The analysis comes from Department of Education data and represents the gender gap across all degrees, including associate’s, bachelor’s, and graduate school degrees, according to a recent analysis by American Enterprise Institute (AEI) scholar Mark Perry, who is also an economics and finance professor at the University of Michigan-Flint.
Data from 2016-2019, which are included in Perry's report, the projected number of male and female graduates during those years.
"Given the phenomenal academic success of women in higher education over the last 35 years...how do we justify the continued gender favoritism for college women in terms of female-only scholarships, awards, fellowships, programs, and many other campus resources?” Perry asks in his report.
Campus Reform spoke with Perry, who said that the education gap demonstrates success in education for women.
“The phenomenal rise and academic success of women in U.S. higher education over the last 40 years is arguably one of the most remarkable academic success stories in the history of education, and that success should be acknowledged and celebrated,” the professor and AEI scholar said. “The cumulative 13 million college degree gap since 1982 favoring women strongly reflects that remarkable academic success story of women in higher education.”
Despite this, Perry told Campus Reform that the gap’s effect on male students should be noted.
“At the same time that women have become the majority gender at all levels of higher education, and men have become the increasingly underrepresented minority ‘second sex,’ America's colleges and universities continue to show gender favoritism for women, and provide special preferences for women, frequently in violation of Title IX's prohibition on sex discrimination,” Perry said.

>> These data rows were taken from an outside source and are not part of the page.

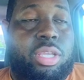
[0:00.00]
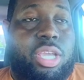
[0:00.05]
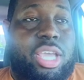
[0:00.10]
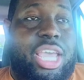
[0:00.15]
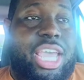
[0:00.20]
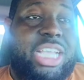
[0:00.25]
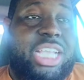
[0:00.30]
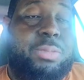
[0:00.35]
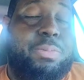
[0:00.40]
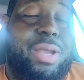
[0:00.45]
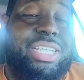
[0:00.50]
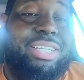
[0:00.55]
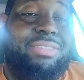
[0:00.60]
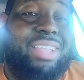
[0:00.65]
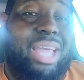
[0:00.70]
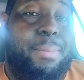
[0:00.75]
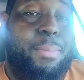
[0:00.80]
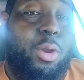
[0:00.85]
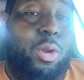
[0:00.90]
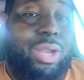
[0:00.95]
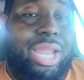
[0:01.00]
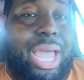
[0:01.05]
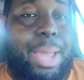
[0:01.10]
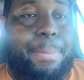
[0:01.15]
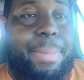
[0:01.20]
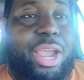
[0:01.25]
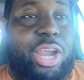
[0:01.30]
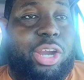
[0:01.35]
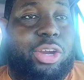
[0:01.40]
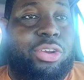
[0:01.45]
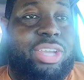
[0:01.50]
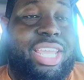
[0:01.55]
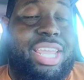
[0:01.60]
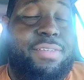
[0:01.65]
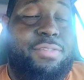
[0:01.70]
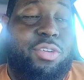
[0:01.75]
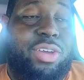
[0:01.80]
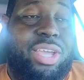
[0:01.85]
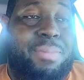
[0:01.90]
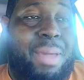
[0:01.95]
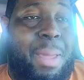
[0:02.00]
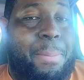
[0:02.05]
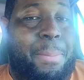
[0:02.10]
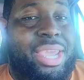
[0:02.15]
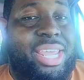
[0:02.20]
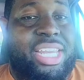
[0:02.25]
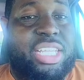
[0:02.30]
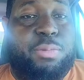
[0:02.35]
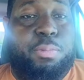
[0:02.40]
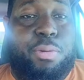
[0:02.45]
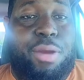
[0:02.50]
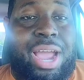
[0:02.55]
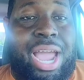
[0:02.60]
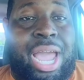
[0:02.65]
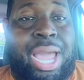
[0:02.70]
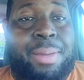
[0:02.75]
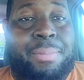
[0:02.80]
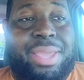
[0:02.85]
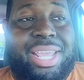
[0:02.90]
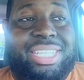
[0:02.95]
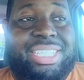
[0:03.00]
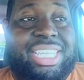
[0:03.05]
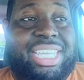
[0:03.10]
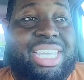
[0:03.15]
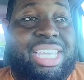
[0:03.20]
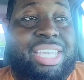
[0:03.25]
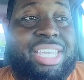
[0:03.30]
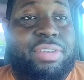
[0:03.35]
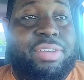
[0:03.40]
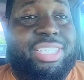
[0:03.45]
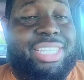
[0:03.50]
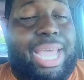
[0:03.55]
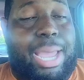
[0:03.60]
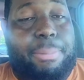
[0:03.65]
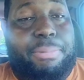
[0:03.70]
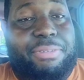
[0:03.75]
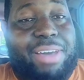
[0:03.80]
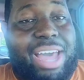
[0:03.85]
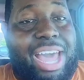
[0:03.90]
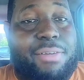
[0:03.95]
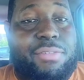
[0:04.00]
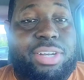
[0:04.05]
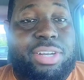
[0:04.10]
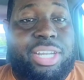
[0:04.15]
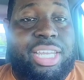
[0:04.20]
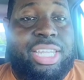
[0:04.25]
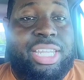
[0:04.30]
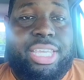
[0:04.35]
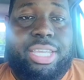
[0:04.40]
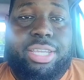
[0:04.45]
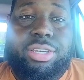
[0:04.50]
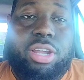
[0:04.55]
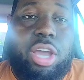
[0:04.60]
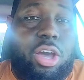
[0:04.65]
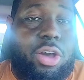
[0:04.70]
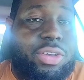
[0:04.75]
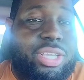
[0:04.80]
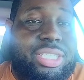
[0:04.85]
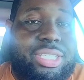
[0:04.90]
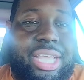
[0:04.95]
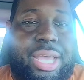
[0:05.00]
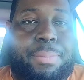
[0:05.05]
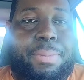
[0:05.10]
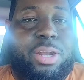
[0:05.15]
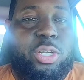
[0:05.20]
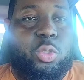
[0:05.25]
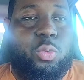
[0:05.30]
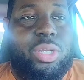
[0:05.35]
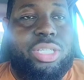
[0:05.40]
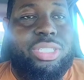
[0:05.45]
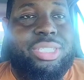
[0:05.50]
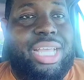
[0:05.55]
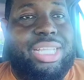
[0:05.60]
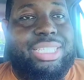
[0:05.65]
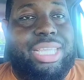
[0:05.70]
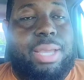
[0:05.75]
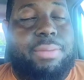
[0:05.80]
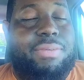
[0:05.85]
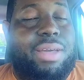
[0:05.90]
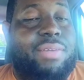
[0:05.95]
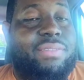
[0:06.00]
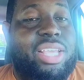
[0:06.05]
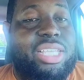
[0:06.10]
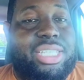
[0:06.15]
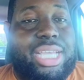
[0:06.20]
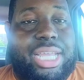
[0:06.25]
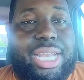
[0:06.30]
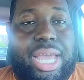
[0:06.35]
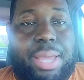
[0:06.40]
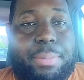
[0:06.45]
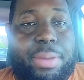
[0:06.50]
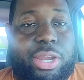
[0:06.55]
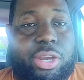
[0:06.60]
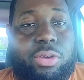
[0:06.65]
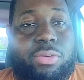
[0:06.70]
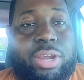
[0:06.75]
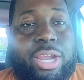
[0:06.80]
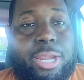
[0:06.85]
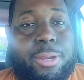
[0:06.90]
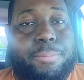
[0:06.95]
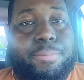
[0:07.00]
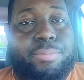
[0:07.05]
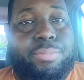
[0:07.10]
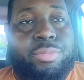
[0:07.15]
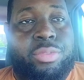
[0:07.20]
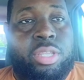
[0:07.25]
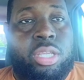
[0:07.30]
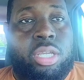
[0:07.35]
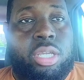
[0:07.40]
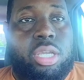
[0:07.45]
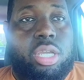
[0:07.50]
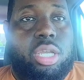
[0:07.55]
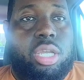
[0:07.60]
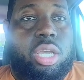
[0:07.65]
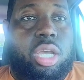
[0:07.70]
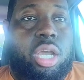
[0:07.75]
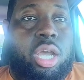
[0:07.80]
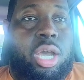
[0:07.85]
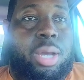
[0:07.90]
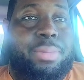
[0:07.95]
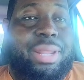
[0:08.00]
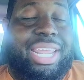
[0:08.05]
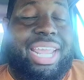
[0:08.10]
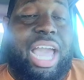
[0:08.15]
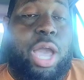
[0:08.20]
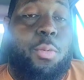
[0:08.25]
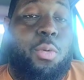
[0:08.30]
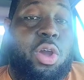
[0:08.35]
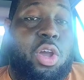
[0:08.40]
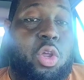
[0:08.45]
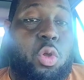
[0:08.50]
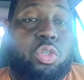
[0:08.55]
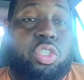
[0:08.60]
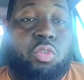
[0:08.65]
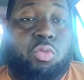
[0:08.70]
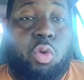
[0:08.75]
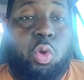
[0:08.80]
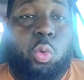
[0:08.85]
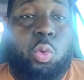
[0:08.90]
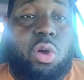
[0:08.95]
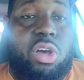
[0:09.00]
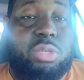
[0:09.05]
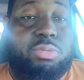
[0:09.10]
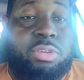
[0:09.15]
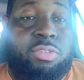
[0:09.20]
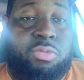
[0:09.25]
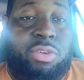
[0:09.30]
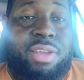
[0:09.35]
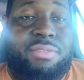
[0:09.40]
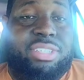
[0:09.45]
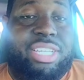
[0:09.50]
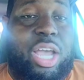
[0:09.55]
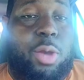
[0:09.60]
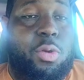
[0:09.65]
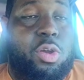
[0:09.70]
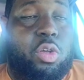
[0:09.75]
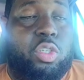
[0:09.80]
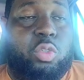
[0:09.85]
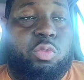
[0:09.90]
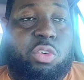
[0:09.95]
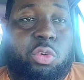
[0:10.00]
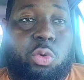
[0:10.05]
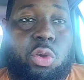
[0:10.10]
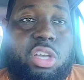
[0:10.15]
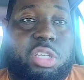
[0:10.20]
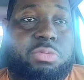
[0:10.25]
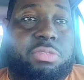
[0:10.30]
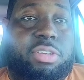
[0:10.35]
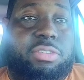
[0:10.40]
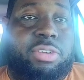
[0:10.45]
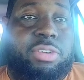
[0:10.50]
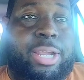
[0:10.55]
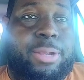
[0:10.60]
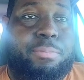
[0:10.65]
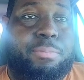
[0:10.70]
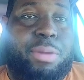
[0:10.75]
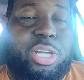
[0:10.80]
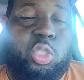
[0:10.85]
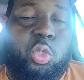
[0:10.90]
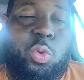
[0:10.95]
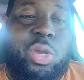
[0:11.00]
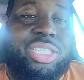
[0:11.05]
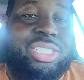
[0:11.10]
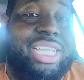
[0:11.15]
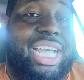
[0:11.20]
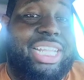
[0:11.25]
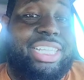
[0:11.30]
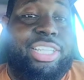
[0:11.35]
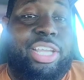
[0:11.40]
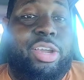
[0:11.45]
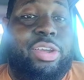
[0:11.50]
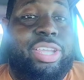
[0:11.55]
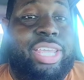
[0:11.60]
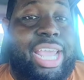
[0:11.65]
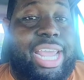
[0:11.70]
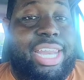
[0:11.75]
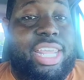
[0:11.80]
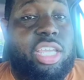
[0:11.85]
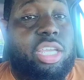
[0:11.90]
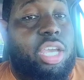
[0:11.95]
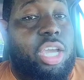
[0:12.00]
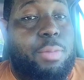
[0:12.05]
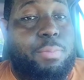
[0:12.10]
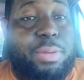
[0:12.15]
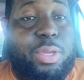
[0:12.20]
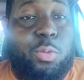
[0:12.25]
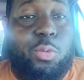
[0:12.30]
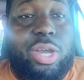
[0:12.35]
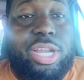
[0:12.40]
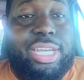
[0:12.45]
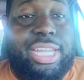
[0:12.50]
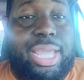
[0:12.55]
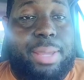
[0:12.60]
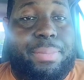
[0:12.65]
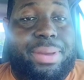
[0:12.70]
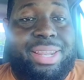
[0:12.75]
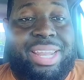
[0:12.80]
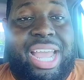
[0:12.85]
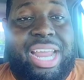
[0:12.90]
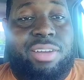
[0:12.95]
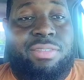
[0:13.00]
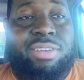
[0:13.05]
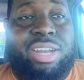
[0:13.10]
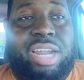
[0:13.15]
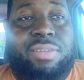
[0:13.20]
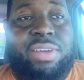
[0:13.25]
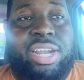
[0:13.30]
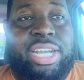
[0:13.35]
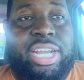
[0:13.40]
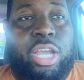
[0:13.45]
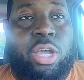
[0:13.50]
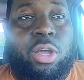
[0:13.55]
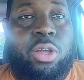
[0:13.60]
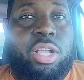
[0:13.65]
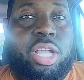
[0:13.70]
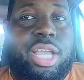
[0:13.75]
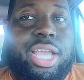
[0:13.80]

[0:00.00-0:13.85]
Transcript: Especially if that middle linebacker, even though he might be in his prime, is he even top five in the league? No, he's not. Patrick Queen's not a top five inside linebacker, right? They got one of those in Roquan Smith. Ravens got one of those in Roquan Smith, right? Patrick Queen's not there yet. He could be one day, but not right now.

“While that gender favoritism for women in terms of a disproportionate share of campus resources for women, including scholarships, fellowships, women's centers, women's commissions, programs, initiatives, conferences, clubs, camps, awards, etc. may have made sense in the early 1970s when Title IX was passed and women were the minority sex, it no longer makes sense today when women are the majority sex and more academically successful than men,” Perry added.
“In fact, the prevalent sex discrimination against men in higher education, and gender favoritism for women, in violation of federal civil rights laws, is now increasingly being increasingly and successfully challenged,” the scholar told Campus Reform. “The goal of Title IX was gender equity in higher education, not the gender favoritism for women we see today, and I think the Office for Civil Rights largely agrees, based on their recent Title IX rulings against sex discrimination against men.”
Lastly, Perry said he believes successful women should naturally challenge the existing gender favoritism.
“Given the female success in higher education, you would think that academically strong and successful women would consider gender favoritism, special preferences, and special treatment to be both unnecessary and insulting because it assumes that women are weak and in need of campus resources and attention that aren't available to men,” he argued to Campus Reform.
Campus Reform also reached out to Perry’s AEI colleague, Christina Hoff Sommers, for comment on this recent report. Sommers, who is a scholar specializing in gender politics and feminism, told Campus Reform that “boys and young men are on the wrong side of the education gender gap.”
“From preschool to graduate school, and across ethnic and class lines, young women get better grades, win the honors, and are far more likely to go to college,” Sommers said. “What are we doing about it? Close to nothing.”
Sommers also told Campus Reform that economic changes have played a large role in education gaps.
“The shift from a labor-intensive, manufacturing-reliant economy to a knowledge-based service economy significantly increased the relative value of [a] college and postgraduate degree,” Sommers noted. “Education [beyond] high school is now critical to a young person’s life prospects. Somehow we have failed to get that message across to vast numbers of young men.”
She also questioned why government at both the local and federal levels have failed to take action.
“Our schools offered admirable and effective programs to strengthen girls in areas where they languished—in sports, math, and science. Where are the programs to help boys in areas where they falter: reading, writing, grades, school engagement, and college matriculation?” Sommers told Campus Reform. “So far Congress, schools of education, school boards, and the Department of Education have looked the other way.”